Непролитые слезы жгли крепко зажмуренные глаза, и Алана сильнее зарылась в подушку носом, чувствуя, что еще чуть-чуть — и расплачется. И Миранда уже ушла, конечно — не останется же она тут, чтобы успокаивать истерику сумасбродной подруги.
Девушка понимала, конечно, всех их — всех, кто боялся теперь к ней приблизиться — но это все равно было так… так…
Наверное, также они чувствовали себя, когда она шарахалась от них из-за того, что их души темные.
Того, что дверь едва слышно скрипнула, открываясь и притворяясь тут же, Алана поначалу и не заметила. Подумала — померещилось. Кто к ней такой придет — страшной, ненормальной, холодной…
Но кровать внезапно промялась под чужим весом, и девушка дернулась, сжимаясь в комок еще сильнее.
Она не хотела видеть посетителя, кем бы он ни был (если он не Тики, естественно, но то, что он придет к ней теперь, было маловероятно). Вот только и посетитель, кажется, не собирался уходить просто так. Алану легко погладили по спине шершавыми теплыми пальцами — у линии шрама, поверх повязки. Как всегда делал сам Микк, пират и разбойник, сожри его манта, от которого все в груди трепетало.
— Алана… — девушка дернулась и вскинулась недоверчиво, потому что…
Тики сидел на кровати рядом с ней, какой-то выцветший и уставший, словно боящийся прикасаться к ней, но вместе с тем — не имеющий сил себе отказать в этом.
Рана на ладони отозвалась болью, обжегшей кожу и добравшейся будто куда-то чуть дальше.
Алана внезапно ощутила себя какой-то совершенно обнаженной перед мужчиной — хотя она и была перед ним обнаженной, если говорить об этом совсем уж честно — и закусила губу, пряча покрасневшие глаза.
Ей было страшнострашнострашно.
— Прости, — тихо выдохнул мужчина, и, будто не осмеливаясь больше ее касаться и сцепил в замок ладони, глядя куда угодно, но только не на нее. — Прости, я… я был не должен кричать и тем более… даже пытаться тебя ударить, мне не понять вас, и я…
…не должен в чем-то тебя винить?
…не должен пытаться тебя понять?
…не должен больше касаться тебя руками?
Сцилла ошибалась.
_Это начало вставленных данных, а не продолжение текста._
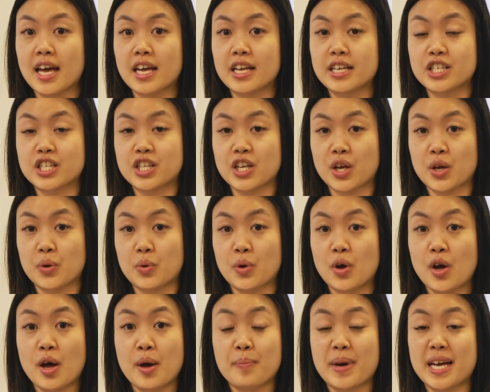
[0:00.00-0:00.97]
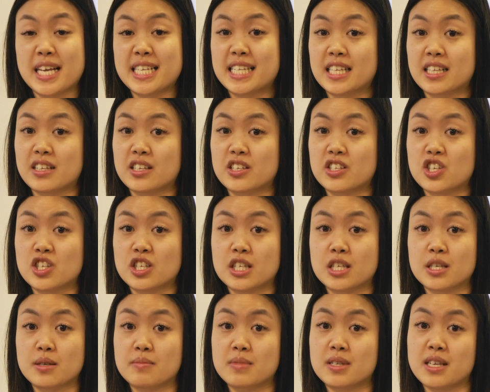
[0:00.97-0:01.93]
So basically the
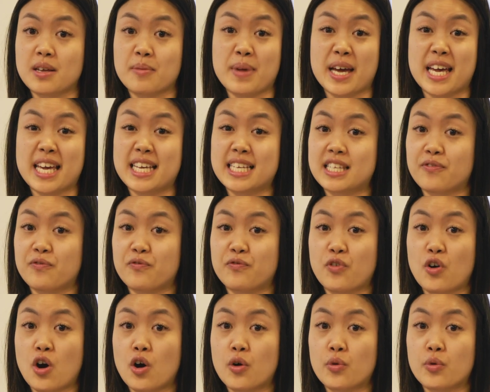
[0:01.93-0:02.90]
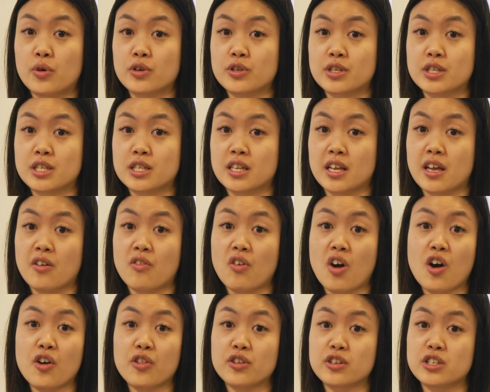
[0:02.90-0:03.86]
system's amazing for us. There
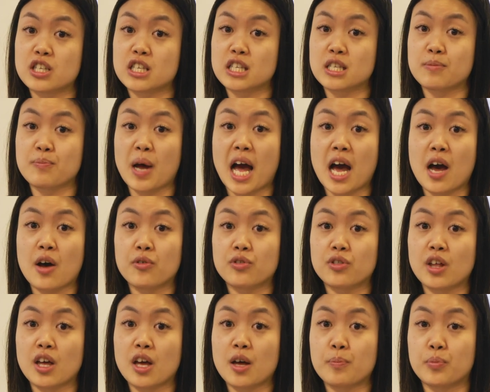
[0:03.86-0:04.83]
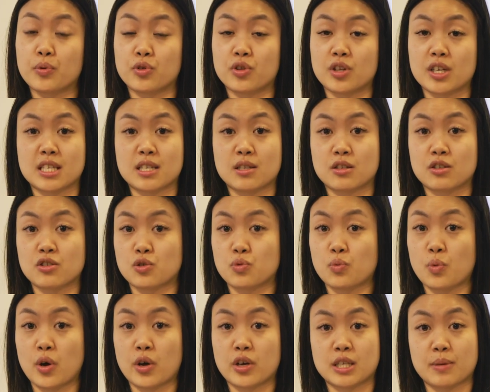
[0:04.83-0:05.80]
are other systems out there, but this just
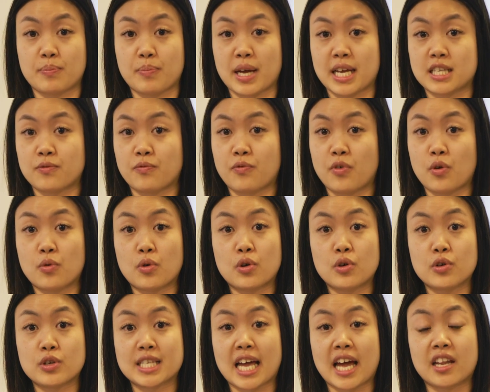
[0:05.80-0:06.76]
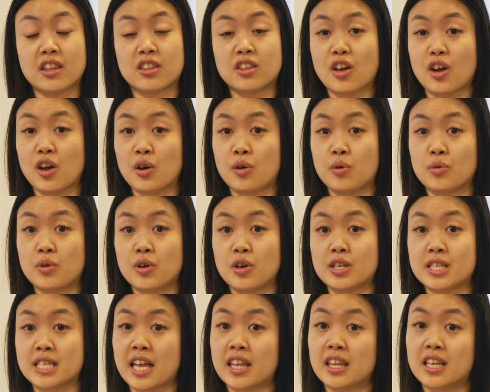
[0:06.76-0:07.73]
works the best for us and the
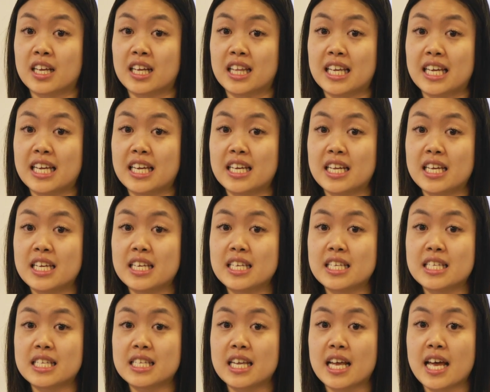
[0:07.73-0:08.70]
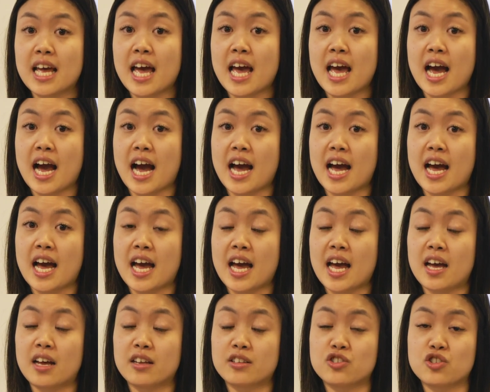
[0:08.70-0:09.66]
owners and the cleaners.
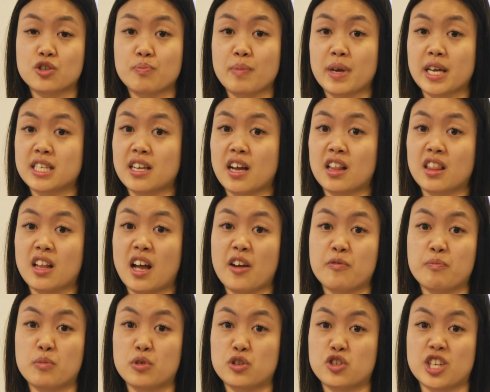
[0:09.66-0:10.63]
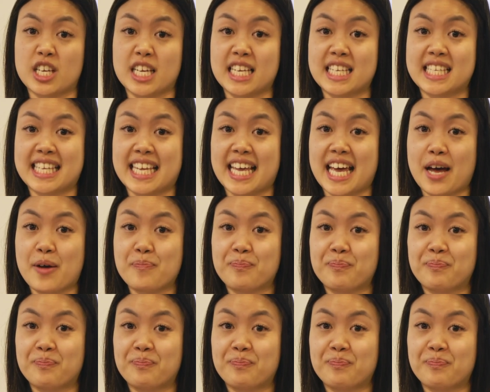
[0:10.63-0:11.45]
Just makes our life much easier.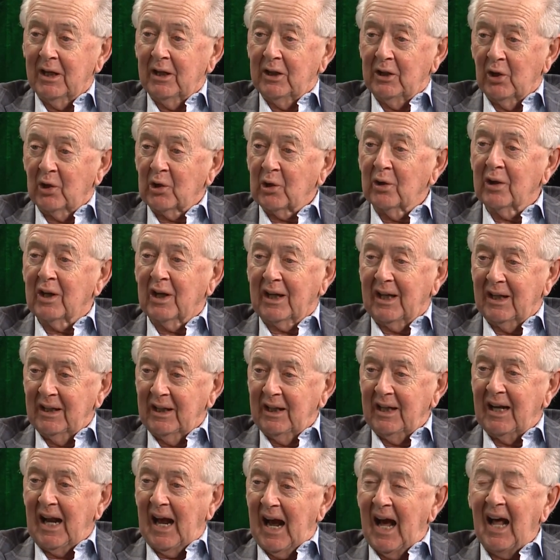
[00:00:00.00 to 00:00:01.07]
You're going to
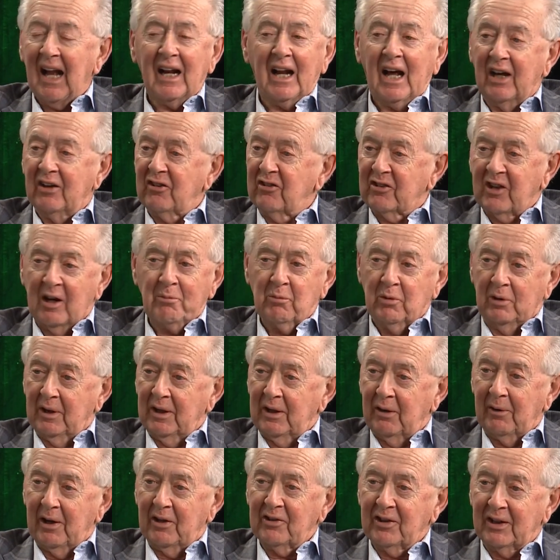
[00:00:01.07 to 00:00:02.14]
need allies somewhere in
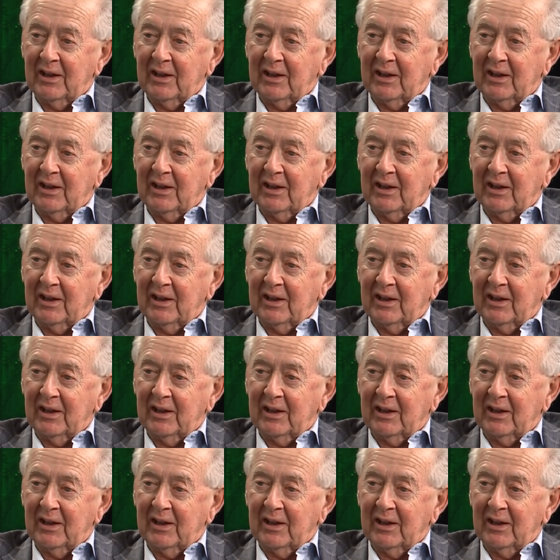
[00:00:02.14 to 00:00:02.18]
the rest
Она так ошибалась… Руки Тики дарили успокоение.
Алана закусила губу и, на секунду напрягшись всем телом, пытаясь собрать в кулак всю свою решимость, потянулась к мужчине и, не давая себе возможности смутиться и испугаться, повисла на его шее.
Тики издал какой-то удивлённый возглас, крупно вздрогнув, словно даже и не ожидал, что она может вот так на него броситься, словно был уверен, что она его боялась\ненавидела\видеть не желала (а она желалажелалажелала!), и вдруг прижал к себе мгновение спустя, крепко обнимая и бережно касаясь спины пальцами.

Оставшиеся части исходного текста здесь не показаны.